From: Stevan Harnad <>
Date: Mon, 30 Aug 1999 17:30:45 +0100

On Mon, 30 Aug 1999, Kathye Long wrote:

> >Date: Mon, 30 Aug 1999 12:05:58 -0400
> >To:
> >From: Kathye Long <>
> >Subject: Re: Self-Archiving the Refereed Journal Literature
> >Cc:,
> >
> >Mark,
> >
> >Reading this diatribe I can see that Stevan Harnad clearly does not
> understand that the publisher puts a lot of money in every paper. I doubt
> that he sees any benefit to the publishing process. What he would like to
> see is every author, not the publisher, keep ownership of his research
> paper and place it up on his personal web site. Essentially, he feels that
> the authors are giving away their work, and the publisher is charging
> scientists to buy it back. However, the researcher is sending publishers
> raw data, not finished work. The paper goes through a thorough peer
> review, and revisions are made based on comments and concerns of the peer
> reviewers and/or comments from the editor-in-chief. Once accepted, the
> manuscript is copyedited, and then is produced by professional production
> editors. Clearly, these are important value added services. And as a
> result of all the steps taken, the author's paper is published in a top
> tier journals. In so doing, the author's work is validated and determined
> to be excellent and worthy of dissemination to his peers. Considering that
> there is a, say, 75% rejection rate in a journal, the 25% that were able to
> be published should, somehow, shine brighter and be acknowledged as being
> in that top 25%. If it can't be, then it will appear on an individual's
> web site just like the all of the other papers that did not make the cut.
> But, maybe that's not important anymore.
> >
> >Interestingly, the universities that are so upset over the cost of the
> journals are still not considering papers published in the online format
> only when reviewing an employee for tenure or promotion. An interesting
> dilemma.
> >
> >As a group, INFORMS has a mission to be an educational society. If
> publishers ingored the value of their intellectual material, giving it free
> to anyone, we would be out of business within 6 months. If you have a
> solution to this, I'd love to hear it, because, if the publishers were not
> to charge for the journals, no publisher could publish.
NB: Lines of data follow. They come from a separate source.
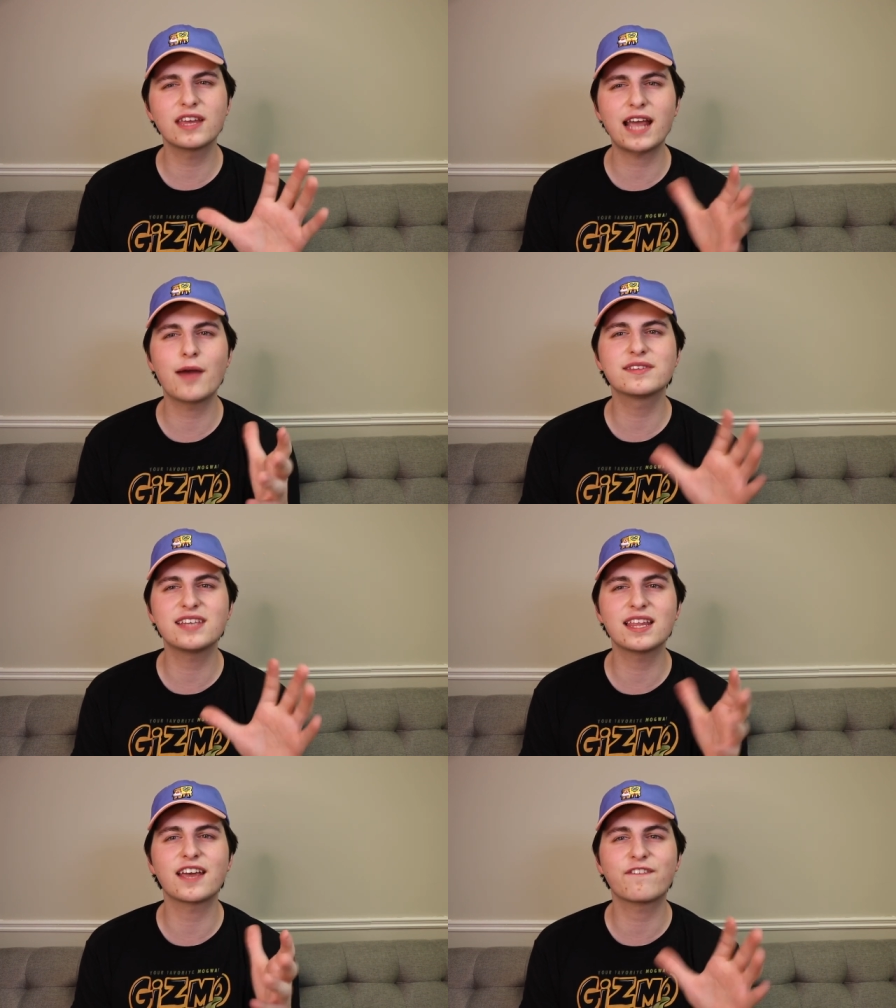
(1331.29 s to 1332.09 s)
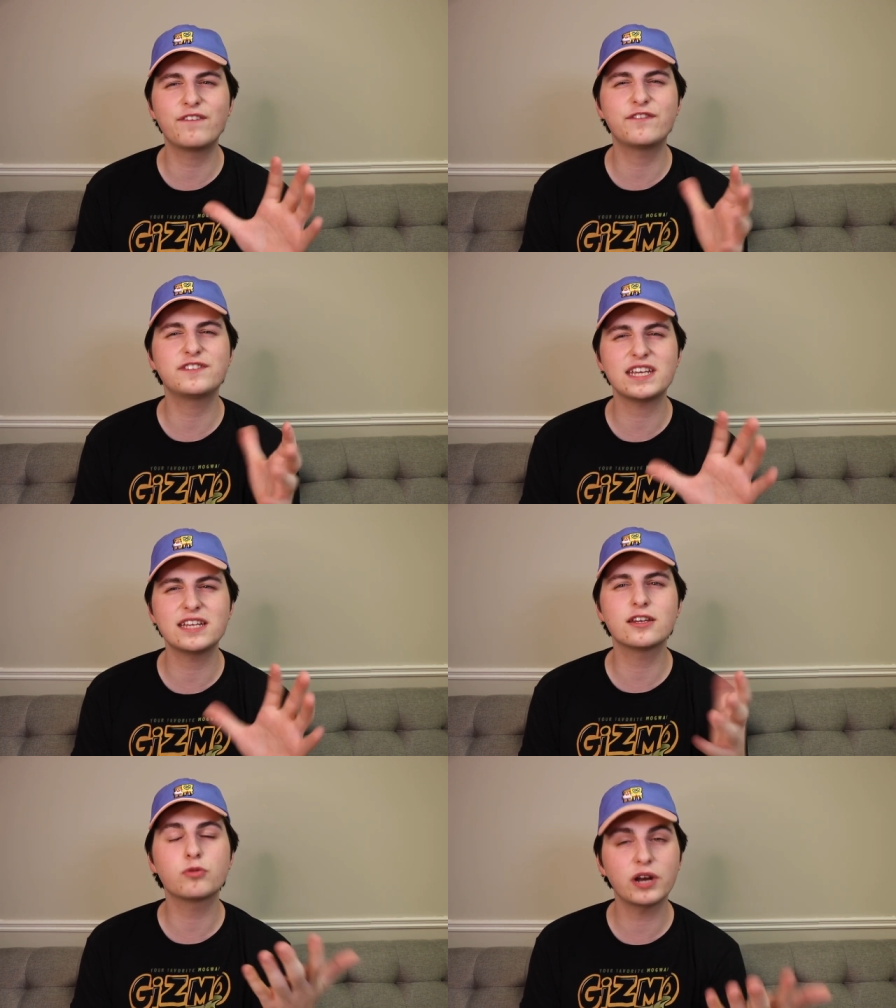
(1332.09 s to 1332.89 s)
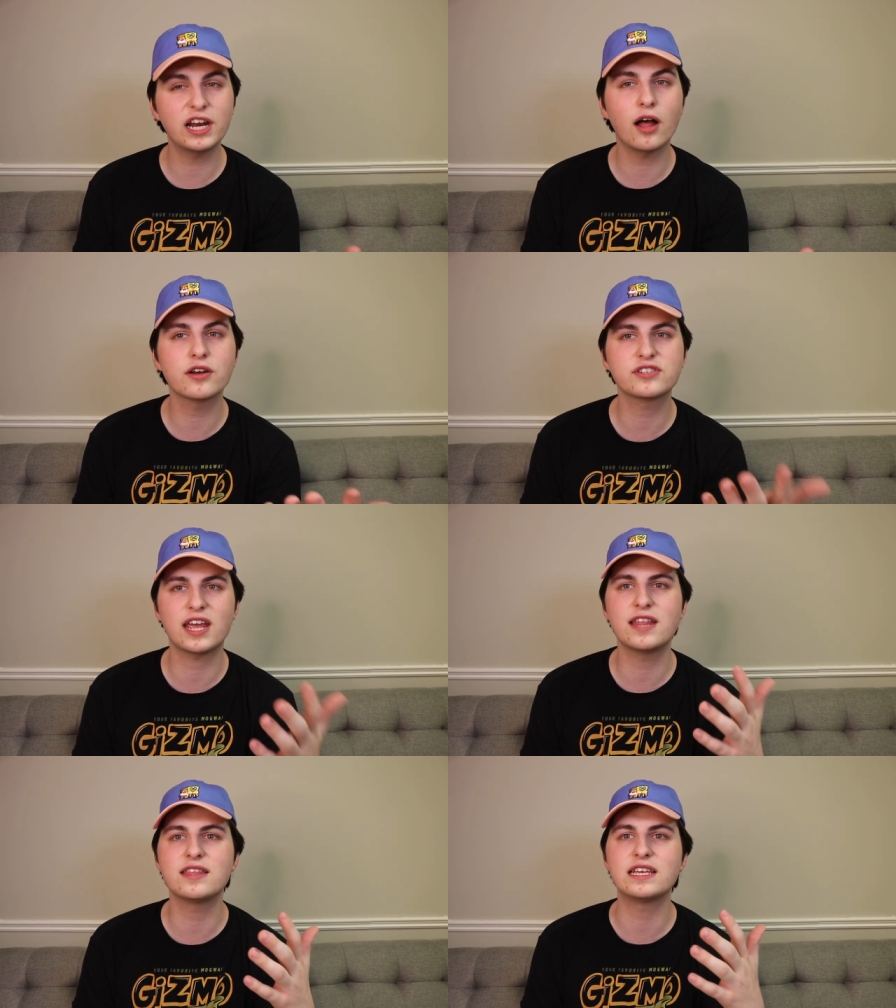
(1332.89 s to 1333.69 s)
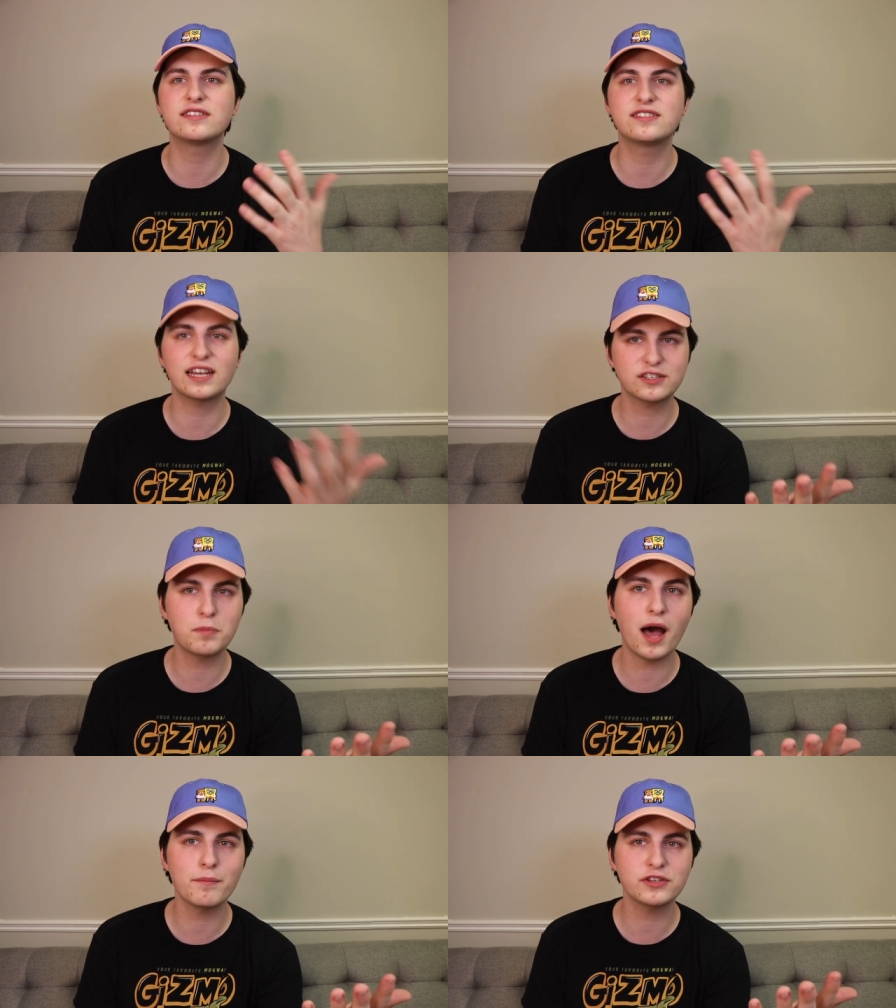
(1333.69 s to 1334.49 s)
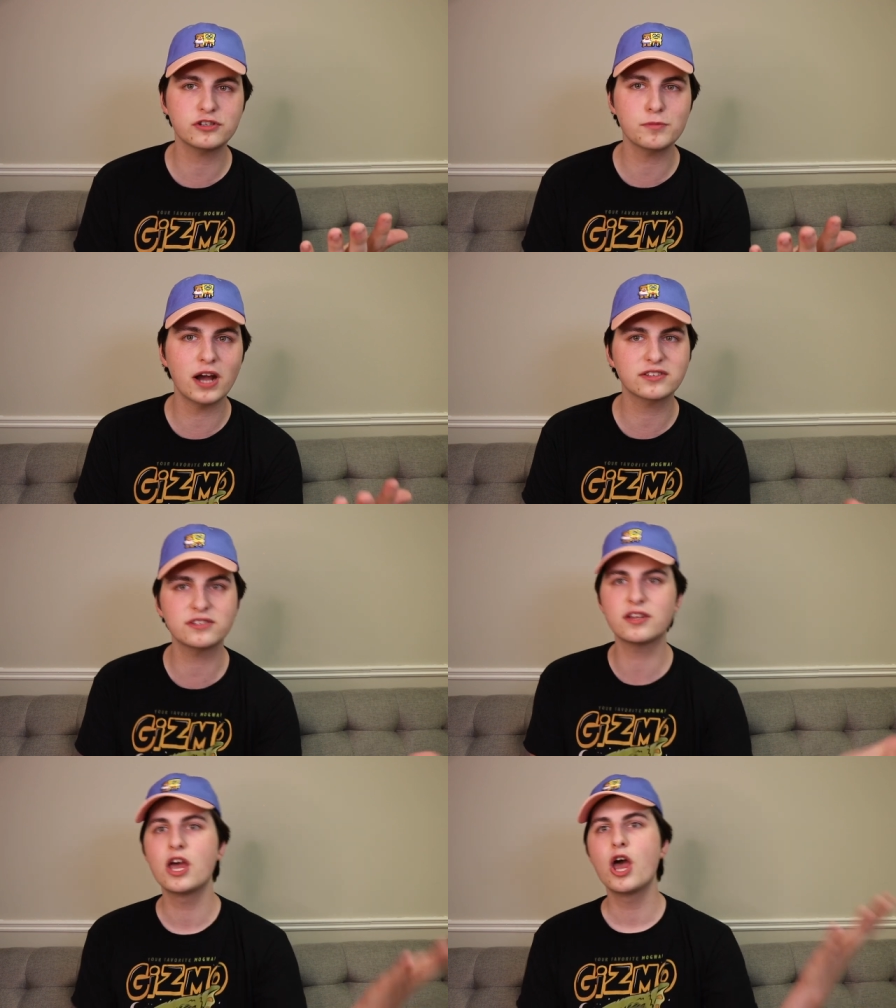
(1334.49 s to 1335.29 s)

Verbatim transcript: like, I would say like $15 to $20 in the 6 pop mystery boxes,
I certainly don't
> think that's an option for learned societies.
> >
> >Kathye

Kathye Long does not appear to have read the diatribe carefully

The value of the service of Quality-Control/Certification
(QC/C) is fully recognized as essential and as needing to be paid for.

But it should be paid for as the SERVICE it is, at the author-end, per
paper refereed/accepted, by the author-institution, out of annual
Subscription/Site-License/Pay-Per-View [S/L/P] cancelation savings,
instead of as a PRODUCT at the reader-end, by the reader-institution,
in the form of S/L/P access tolls.

Coupled with self-archiving, this transformation (simple to
formulate, but requiring planning and coordination to implement)
will free the refereed literature for one and all (and this is without
even getting into the controversial question of how much the overall
cost will change, if at all.)

Harnad, S. (1998) For Whom the Gate Tolls? Free the Online-Only
Refereed Literature. American Scientist Forum.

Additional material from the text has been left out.